We’ve all seen the pictures of the snow monkeys in the hot springs, but there are thousands of hot springs around Japan. There are both indoor and outside hot springs and each has their own etiquette, but for the most part tattoos are a no-no, as is mixed sex bathing. If you can get past that, visiting a hot spring is a definite must on a visit to Japan.
Memoirs of a Geisha brought this tradition to the mindset of the Western audience. Geisha literally means “woman of art” and a geisha plays traditional instruments, dances and performs tea ceremonies. Geishas are not the everyday man though: to attend a private tea ceremony performed by a geisha costs about $2 000, plus you have to get invited by a member of the tea house.
It’s not surprising that many tourists to Japan visit at the same time as the blossoming Japanese cherry trees. They truly are a sight to behold. If you want to experience this amazing sight, make sure you check out the blossom season for where you are going – it can be as early as January in Okinawa or as late as May in Hokkaido.

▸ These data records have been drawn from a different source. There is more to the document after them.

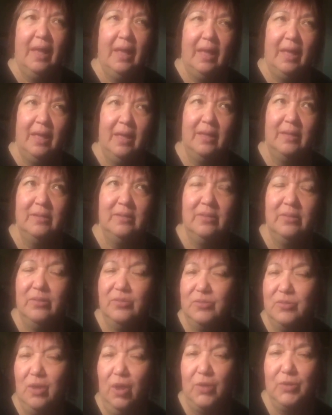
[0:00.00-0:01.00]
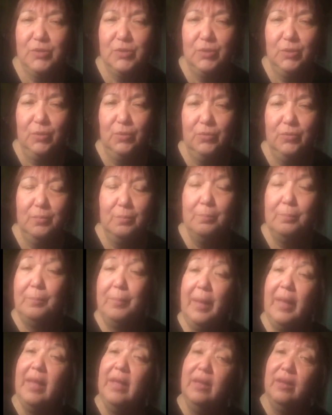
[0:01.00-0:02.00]
and there's also
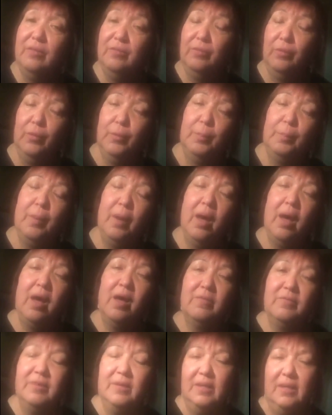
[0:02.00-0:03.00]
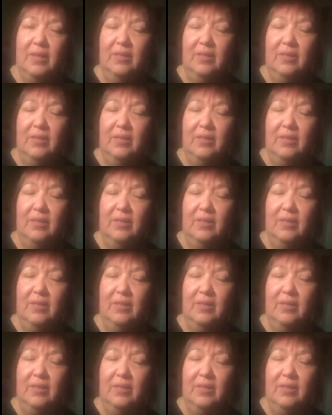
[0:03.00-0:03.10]
Bave or Bob,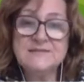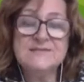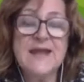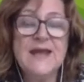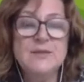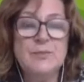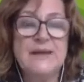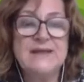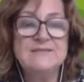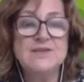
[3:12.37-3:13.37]
slide,
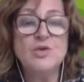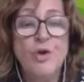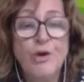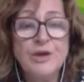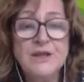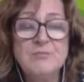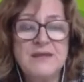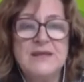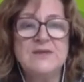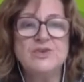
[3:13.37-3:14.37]
please. You heard
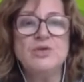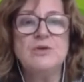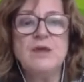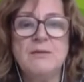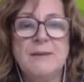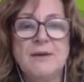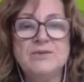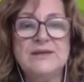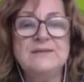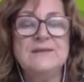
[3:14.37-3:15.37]
me talking
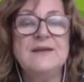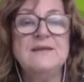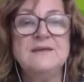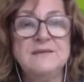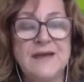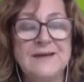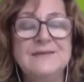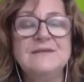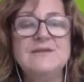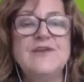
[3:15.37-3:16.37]
about
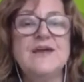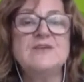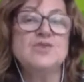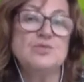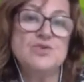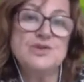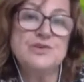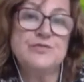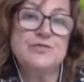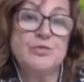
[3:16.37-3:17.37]
identifying solutions
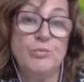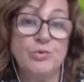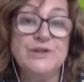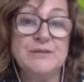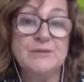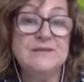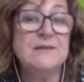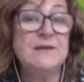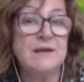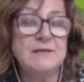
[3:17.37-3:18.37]
for
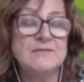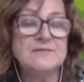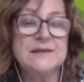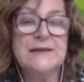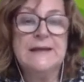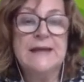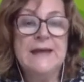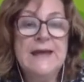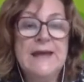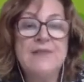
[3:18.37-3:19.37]
multi-materials.
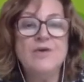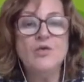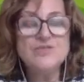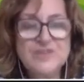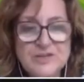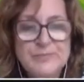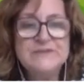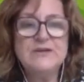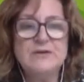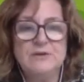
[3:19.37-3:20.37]
And on this
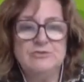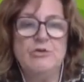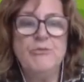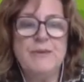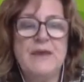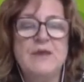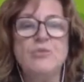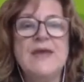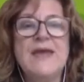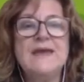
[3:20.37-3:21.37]
particular topic,
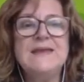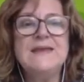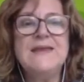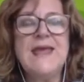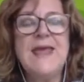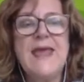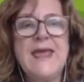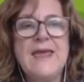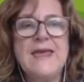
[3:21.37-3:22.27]
we had aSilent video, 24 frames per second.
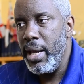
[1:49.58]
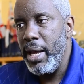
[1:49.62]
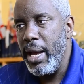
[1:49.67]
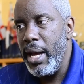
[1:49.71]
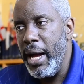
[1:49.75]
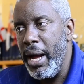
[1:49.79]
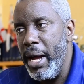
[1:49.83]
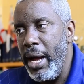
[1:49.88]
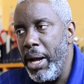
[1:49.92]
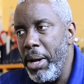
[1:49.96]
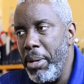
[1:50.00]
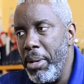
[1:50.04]

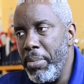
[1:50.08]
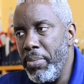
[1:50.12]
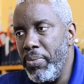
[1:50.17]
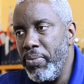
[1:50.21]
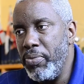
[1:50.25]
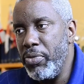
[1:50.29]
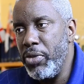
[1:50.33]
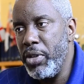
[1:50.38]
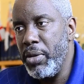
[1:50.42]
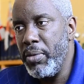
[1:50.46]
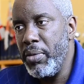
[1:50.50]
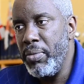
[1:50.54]

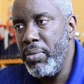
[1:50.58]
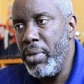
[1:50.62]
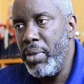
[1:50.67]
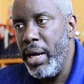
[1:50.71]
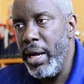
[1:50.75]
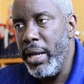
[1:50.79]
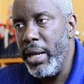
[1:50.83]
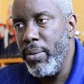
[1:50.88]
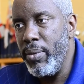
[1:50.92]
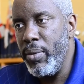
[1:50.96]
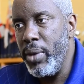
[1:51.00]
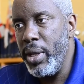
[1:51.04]

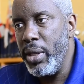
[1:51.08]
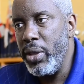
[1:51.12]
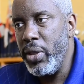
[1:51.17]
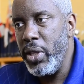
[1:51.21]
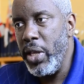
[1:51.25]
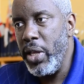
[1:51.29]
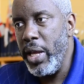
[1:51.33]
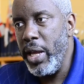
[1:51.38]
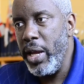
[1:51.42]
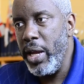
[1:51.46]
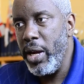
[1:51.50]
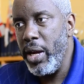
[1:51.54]
But
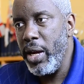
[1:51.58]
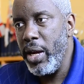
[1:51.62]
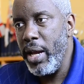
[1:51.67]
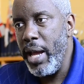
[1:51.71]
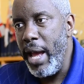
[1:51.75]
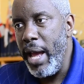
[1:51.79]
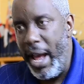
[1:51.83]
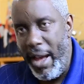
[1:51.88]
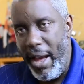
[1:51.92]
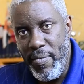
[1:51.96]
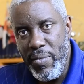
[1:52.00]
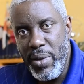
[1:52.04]
there
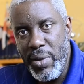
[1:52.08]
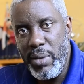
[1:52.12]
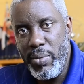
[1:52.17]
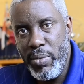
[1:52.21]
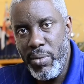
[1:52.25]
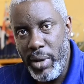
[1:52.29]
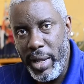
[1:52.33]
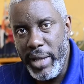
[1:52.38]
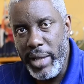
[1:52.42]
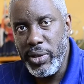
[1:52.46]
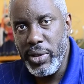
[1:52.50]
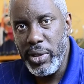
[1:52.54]
have been
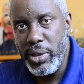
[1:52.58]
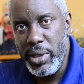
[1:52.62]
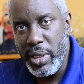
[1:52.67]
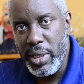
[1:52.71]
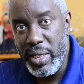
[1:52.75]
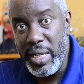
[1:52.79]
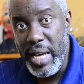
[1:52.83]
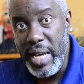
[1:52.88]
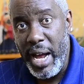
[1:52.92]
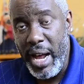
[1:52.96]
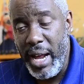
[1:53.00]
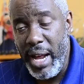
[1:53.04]
places and
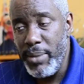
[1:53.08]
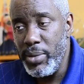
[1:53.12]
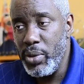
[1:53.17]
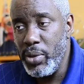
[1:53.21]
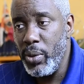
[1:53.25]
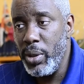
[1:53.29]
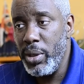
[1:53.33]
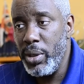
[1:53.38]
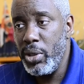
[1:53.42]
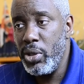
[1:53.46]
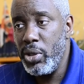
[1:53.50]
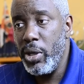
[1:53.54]
times
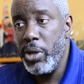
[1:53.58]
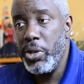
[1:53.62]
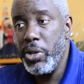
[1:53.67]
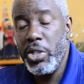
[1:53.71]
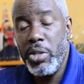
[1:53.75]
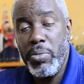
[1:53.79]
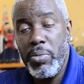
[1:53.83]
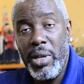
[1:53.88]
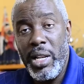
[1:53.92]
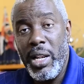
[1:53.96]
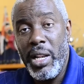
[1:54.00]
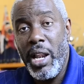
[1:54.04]
where the church
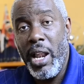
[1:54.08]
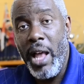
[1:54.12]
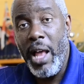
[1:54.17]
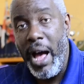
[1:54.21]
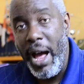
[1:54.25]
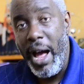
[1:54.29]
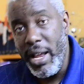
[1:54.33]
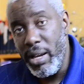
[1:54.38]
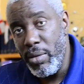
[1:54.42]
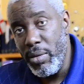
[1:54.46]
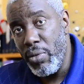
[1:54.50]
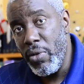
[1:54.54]
has been
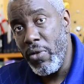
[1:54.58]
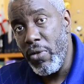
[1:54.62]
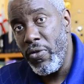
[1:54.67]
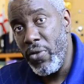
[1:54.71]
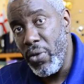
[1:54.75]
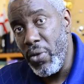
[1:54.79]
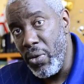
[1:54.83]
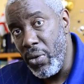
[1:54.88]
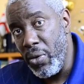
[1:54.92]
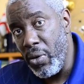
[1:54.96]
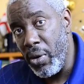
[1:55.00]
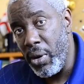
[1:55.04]
liable
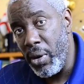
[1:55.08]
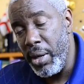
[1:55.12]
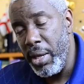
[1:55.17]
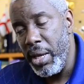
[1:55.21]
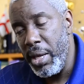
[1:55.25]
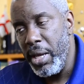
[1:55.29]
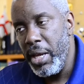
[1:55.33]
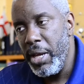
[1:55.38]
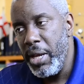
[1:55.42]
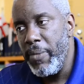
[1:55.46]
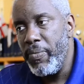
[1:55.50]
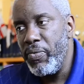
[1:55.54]
for
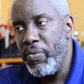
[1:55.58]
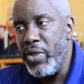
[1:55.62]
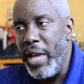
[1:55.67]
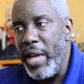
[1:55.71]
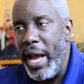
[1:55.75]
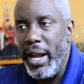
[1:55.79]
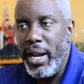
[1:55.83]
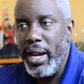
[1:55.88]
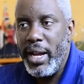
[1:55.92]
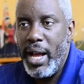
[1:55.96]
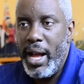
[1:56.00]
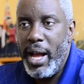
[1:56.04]

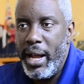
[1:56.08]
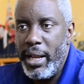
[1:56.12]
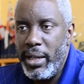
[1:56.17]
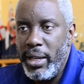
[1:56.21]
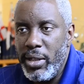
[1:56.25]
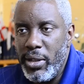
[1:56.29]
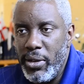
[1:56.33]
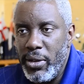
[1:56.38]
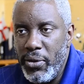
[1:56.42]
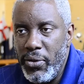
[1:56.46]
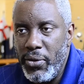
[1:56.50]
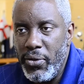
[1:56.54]
that kind
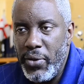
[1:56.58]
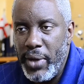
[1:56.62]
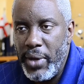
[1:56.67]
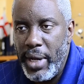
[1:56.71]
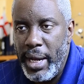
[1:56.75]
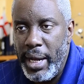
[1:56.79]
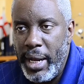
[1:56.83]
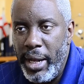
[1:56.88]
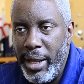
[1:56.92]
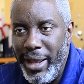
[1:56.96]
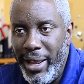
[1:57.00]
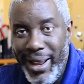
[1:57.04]

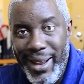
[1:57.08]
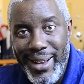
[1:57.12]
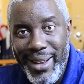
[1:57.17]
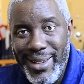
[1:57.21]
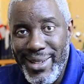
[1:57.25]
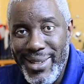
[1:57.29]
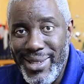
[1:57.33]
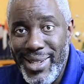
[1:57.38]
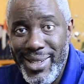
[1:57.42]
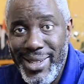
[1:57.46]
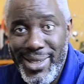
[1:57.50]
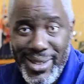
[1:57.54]
of
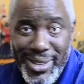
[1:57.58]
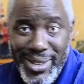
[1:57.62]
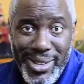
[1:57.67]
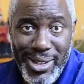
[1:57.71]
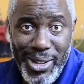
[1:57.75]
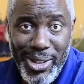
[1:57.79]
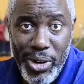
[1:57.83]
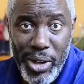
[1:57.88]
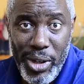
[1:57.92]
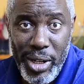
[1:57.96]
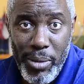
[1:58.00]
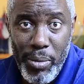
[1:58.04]
inconsistency
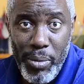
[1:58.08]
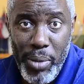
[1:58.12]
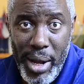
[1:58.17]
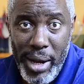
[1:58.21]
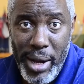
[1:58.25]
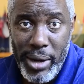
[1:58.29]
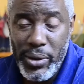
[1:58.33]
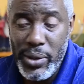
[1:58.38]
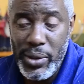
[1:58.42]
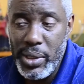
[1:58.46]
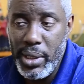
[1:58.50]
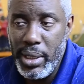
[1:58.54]
or
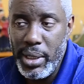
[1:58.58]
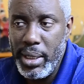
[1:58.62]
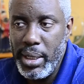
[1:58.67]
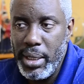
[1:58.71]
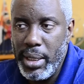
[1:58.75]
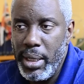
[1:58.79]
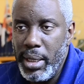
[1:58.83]
hypocrisy.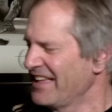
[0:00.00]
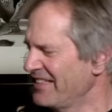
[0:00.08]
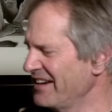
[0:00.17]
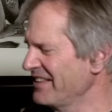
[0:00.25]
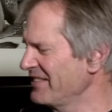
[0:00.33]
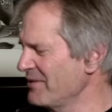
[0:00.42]

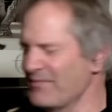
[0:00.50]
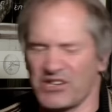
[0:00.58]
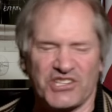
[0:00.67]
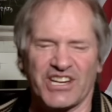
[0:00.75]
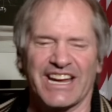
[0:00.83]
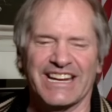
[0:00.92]
the
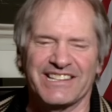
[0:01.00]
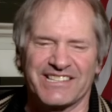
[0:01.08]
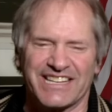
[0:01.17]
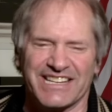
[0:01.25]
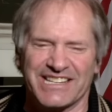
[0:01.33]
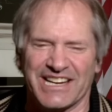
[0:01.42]
machines
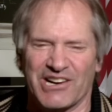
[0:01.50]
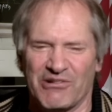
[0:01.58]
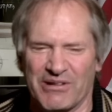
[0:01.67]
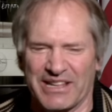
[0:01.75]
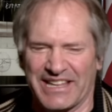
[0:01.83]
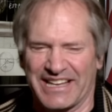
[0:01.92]
can deal
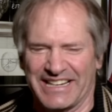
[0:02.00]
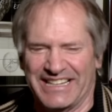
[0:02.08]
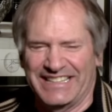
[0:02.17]
with it.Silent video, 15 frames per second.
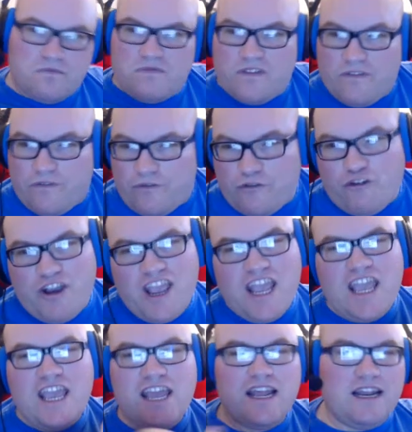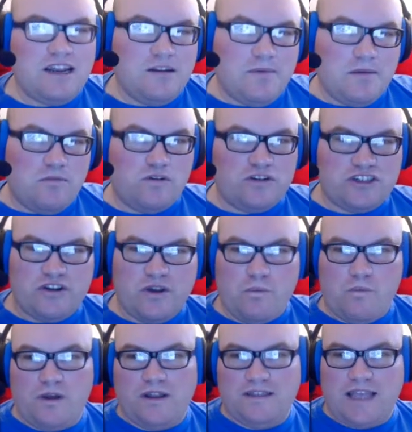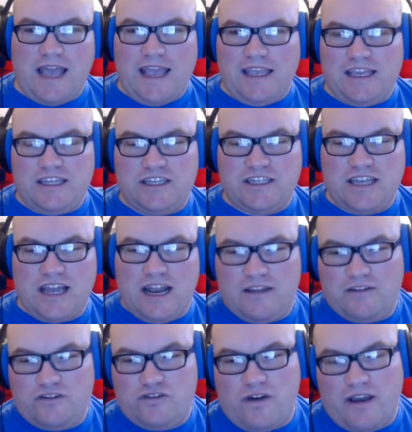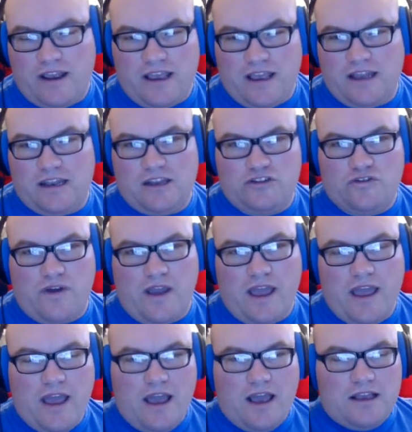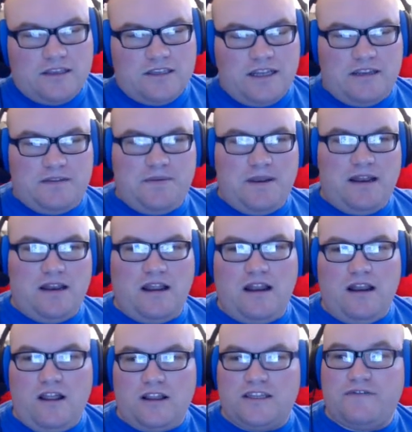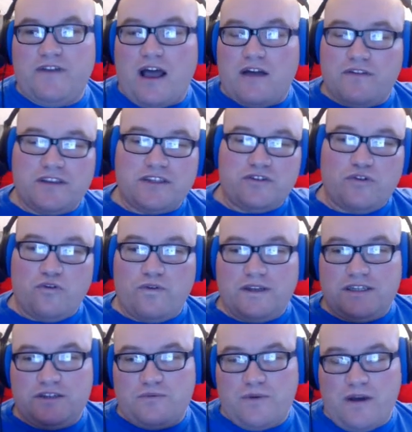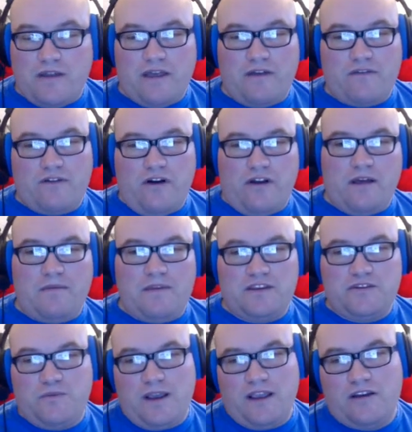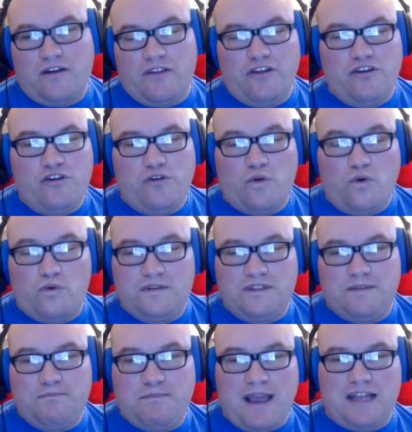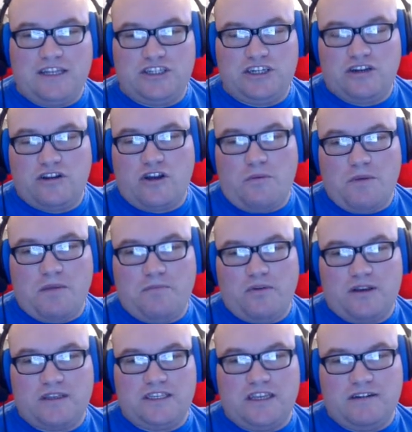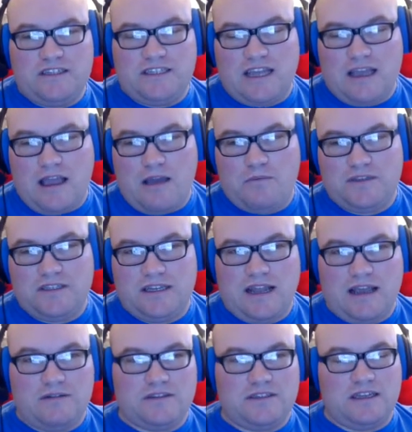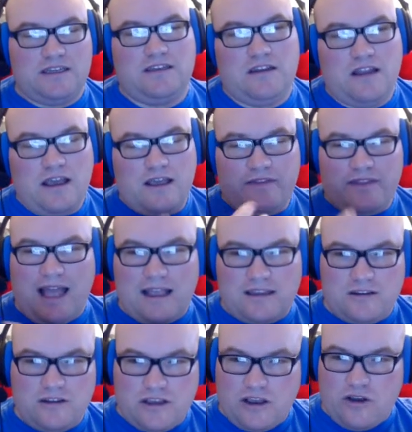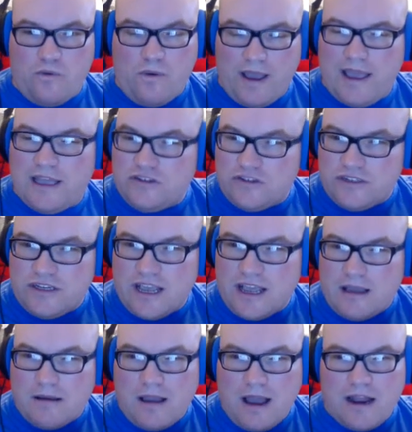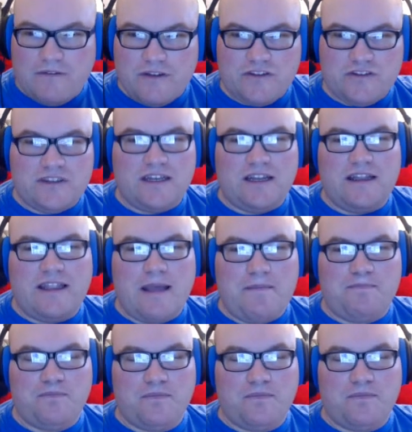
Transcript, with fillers: free and a little bit more, just do it in one take and just kind of try it and enjoy it. So there's been lots of other stories as well that have gone up this week. You've got the new Haunted Mansion comic book series that um, was announced. There's, that's looking quite interesting. I'm kind of interested in them.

Mount Fuji is the tallest mountain in Japan and one of the most picturesque mountains in the world, and it’s actually a volcano. It’s one of Japan’s Three Holy Mountains and it’s a UNESCO World Heritage City. It’s considered sacred by followers of the Shinto religion and many people make a pilgrimage to reach its summit.
So to answer the question of what is Japan known for, there are eight things. But we would be here for days if we listed everything. Do love hotels, cat cafes and ramen ring a bell?